### Stored items:
*** Begin section ***

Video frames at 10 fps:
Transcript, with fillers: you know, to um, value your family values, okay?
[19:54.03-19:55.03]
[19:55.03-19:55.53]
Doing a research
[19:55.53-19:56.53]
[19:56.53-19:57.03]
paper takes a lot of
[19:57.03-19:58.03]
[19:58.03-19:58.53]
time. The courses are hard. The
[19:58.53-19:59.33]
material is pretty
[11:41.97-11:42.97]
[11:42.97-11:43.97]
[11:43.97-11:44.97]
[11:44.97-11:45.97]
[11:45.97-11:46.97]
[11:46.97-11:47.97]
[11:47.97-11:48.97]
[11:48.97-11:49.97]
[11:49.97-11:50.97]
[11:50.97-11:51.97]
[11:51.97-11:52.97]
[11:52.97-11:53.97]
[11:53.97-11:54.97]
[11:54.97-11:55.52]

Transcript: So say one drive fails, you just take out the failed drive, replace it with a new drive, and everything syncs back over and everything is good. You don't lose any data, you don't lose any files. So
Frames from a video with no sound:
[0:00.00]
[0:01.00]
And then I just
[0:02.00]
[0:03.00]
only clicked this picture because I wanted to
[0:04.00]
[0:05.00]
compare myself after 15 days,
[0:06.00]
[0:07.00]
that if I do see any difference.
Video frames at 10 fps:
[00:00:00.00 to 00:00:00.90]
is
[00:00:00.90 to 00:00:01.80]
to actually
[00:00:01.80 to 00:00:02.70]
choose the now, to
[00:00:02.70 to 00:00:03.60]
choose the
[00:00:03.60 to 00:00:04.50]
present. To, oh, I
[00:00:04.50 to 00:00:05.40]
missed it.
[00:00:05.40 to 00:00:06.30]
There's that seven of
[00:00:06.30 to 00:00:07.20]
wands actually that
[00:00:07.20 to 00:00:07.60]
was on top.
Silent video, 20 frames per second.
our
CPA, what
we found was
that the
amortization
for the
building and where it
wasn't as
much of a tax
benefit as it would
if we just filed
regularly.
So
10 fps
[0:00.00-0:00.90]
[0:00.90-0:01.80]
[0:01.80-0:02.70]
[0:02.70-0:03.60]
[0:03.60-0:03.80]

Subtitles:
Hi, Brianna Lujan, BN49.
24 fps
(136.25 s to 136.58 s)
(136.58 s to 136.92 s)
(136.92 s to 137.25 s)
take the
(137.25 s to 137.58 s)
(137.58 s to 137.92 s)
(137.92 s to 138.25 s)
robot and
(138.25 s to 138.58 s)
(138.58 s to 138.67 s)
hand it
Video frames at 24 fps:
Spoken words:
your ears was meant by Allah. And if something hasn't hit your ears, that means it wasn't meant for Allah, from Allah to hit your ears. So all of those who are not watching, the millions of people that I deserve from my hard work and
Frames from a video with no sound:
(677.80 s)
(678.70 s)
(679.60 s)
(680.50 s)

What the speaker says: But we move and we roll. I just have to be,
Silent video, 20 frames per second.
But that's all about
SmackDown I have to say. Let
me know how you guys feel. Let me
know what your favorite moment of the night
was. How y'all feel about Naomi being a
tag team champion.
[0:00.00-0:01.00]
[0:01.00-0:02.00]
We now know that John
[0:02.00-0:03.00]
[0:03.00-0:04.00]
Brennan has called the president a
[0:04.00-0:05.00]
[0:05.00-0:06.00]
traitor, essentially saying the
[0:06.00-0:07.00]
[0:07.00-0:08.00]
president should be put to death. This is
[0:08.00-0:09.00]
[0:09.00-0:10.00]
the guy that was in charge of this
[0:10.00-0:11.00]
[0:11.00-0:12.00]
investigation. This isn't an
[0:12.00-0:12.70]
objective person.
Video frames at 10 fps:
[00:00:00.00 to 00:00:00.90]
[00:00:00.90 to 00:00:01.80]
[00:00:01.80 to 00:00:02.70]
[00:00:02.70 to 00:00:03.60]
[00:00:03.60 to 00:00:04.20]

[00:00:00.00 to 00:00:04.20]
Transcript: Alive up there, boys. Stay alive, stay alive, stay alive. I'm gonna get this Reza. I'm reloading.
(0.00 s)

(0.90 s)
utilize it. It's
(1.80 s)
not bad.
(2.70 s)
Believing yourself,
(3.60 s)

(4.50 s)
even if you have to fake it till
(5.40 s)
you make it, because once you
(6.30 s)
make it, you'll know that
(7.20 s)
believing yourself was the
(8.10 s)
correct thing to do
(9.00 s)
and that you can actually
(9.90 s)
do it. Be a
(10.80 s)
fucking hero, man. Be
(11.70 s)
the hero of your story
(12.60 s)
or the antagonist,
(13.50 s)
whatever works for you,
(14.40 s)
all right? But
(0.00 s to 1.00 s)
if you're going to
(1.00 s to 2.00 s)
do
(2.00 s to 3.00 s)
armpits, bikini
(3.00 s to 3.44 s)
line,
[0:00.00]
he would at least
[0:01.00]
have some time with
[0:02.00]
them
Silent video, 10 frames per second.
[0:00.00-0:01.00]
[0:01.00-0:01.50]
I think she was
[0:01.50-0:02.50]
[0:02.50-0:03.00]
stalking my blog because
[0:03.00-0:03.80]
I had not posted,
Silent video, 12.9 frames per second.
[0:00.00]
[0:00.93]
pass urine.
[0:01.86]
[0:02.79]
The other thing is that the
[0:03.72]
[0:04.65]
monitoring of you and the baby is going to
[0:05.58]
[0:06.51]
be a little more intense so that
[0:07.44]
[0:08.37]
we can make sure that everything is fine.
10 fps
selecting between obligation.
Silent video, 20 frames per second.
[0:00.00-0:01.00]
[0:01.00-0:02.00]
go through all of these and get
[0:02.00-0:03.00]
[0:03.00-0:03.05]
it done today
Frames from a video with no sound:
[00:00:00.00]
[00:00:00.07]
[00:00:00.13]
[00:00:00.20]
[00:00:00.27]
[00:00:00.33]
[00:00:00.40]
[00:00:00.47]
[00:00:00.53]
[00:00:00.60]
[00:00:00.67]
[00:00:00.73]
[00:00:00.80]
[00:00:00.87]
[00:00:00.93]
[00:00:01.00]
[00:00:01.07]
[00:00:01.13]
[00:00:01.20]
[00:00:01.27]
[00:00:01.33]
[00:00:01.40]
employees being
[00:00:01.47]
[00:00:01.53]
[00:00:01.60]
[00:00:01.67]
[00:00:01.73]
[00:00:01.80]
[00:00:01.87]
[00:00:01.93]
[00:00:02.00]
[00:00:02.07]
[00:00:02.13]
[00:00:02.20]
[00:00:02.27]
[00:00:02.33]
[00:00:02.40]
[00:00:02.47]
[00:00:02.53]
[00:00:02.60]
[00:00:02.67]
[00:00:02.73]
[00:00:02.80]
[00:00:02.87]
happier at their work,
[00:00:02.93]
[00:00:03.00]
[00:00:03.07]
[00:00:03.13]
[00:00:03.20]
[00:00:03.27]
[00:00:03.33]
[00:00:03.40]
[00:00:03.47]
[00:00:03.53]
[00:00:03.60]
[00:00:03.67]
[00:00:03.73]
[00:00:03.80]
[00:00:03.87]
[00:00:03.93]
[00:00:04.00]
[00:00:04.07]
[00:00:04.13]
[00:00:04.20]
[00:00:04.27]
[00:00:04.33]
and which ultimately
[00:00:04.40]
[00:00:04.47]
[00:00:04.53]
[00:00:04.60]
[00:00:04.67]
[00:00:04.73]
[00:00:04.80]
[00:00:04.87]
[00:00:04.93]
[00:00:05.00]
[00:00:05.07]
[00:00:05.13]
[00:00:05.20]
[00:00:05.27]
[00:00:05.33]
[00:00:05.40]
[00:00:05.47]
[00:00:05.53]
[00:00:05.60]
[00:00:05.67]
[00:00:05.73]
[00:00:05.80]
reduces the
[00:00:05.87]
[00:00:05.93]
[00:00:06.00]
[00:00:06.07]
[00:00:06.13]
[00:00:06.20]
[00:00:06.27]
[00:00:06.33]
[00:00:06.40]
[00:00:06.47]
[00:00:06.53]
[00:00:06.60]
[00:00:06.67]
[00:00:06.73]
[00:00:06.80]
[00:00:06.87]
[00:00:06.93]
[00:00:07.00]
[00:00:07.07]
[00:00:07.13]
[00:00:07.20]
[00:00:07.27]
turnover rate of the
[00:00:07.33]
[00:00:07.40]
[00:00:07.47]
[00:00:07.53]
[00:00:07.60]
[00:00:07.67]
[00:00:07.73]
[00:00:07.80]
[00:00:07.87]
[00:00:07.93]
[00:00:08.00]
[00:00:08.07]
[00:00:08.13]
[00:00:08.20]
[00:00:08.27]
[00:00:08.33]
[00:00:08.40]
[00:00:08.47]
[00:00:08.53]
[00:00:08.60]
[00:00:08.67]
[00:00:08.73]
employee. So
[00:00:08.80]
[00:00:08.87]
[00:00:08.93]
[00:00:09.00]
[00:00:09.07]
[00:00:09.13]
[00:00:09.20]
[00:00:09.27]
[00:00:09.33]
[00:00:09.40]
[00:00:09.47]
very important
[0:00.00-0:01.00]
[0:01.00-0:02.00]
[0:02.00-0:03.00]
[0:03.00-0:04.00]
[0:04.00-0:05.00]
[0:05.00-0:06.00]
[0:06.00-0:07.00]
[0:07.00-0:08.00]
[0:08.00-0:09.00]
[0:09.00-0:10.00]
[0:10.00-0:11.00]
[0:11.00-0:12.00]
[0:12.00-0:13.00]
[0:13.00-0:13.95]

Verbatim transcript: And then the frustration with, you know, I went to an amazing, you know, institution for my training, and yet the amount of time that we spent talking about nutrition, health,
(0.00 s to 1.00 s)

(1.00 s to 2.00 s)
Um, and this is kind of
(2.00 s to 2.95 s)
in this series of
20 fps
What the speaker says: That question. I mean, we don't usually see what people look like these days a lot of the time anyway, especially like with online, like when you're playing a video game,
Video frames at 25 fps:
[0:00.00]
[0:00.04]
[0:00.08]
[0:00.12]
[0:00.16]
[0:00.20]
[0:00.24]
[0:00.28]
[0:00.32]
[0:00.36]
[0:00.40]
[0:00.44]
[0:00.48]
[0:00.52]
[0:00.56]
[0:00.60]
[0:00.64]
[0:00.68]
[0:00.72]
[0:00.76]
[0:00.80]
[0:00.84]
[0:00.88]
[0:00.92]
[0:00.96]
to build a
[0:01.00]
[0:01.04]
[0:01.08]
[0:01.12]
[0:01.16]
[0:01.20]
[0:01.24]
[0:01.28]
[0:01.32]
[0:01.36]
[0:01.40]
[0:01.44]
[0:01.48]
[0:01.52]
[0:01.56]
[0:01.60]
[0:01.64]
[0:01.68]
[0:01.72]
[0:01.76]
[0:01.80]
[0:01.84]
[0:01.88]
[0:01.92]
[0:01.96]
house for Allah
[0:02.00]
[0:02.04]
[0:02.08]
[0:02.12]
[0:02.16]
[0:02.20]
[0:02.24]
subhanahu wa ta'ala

*** End section ***

### PROBLEM:
With the first line being the one containing "[00:00:01.00]" and the last line the one containing "[00:00:02.73]", transcribe exactly the lines above that fall in that range.

### EXERCISE SOLUTION:
[00:00:01.00]
[00:00:01.07]
[00:00:01.13]
[00:00:01.20]
[00:00:01.27]
[00:00:01.33]
[00:00:01.40]
employees being
[00:00:01.47]
[00:00:01.53]
[00:00:01.60]
[00:00:01.67]
[00:00:01.73]
[00:00:01.80]
[00:00:01.87]
[00:00:01.93]
[00:00:02.00]
[00:00:02.07]
[00:00:02.13]
[00:00:02.20]
[00:00:02.27]
[00:00:02.33]
[00:00:02.40]
[00:00:02.47]
[00:00:02.53]
[00:00:02.60]
[00:00:02.67]
[00:00:02.73]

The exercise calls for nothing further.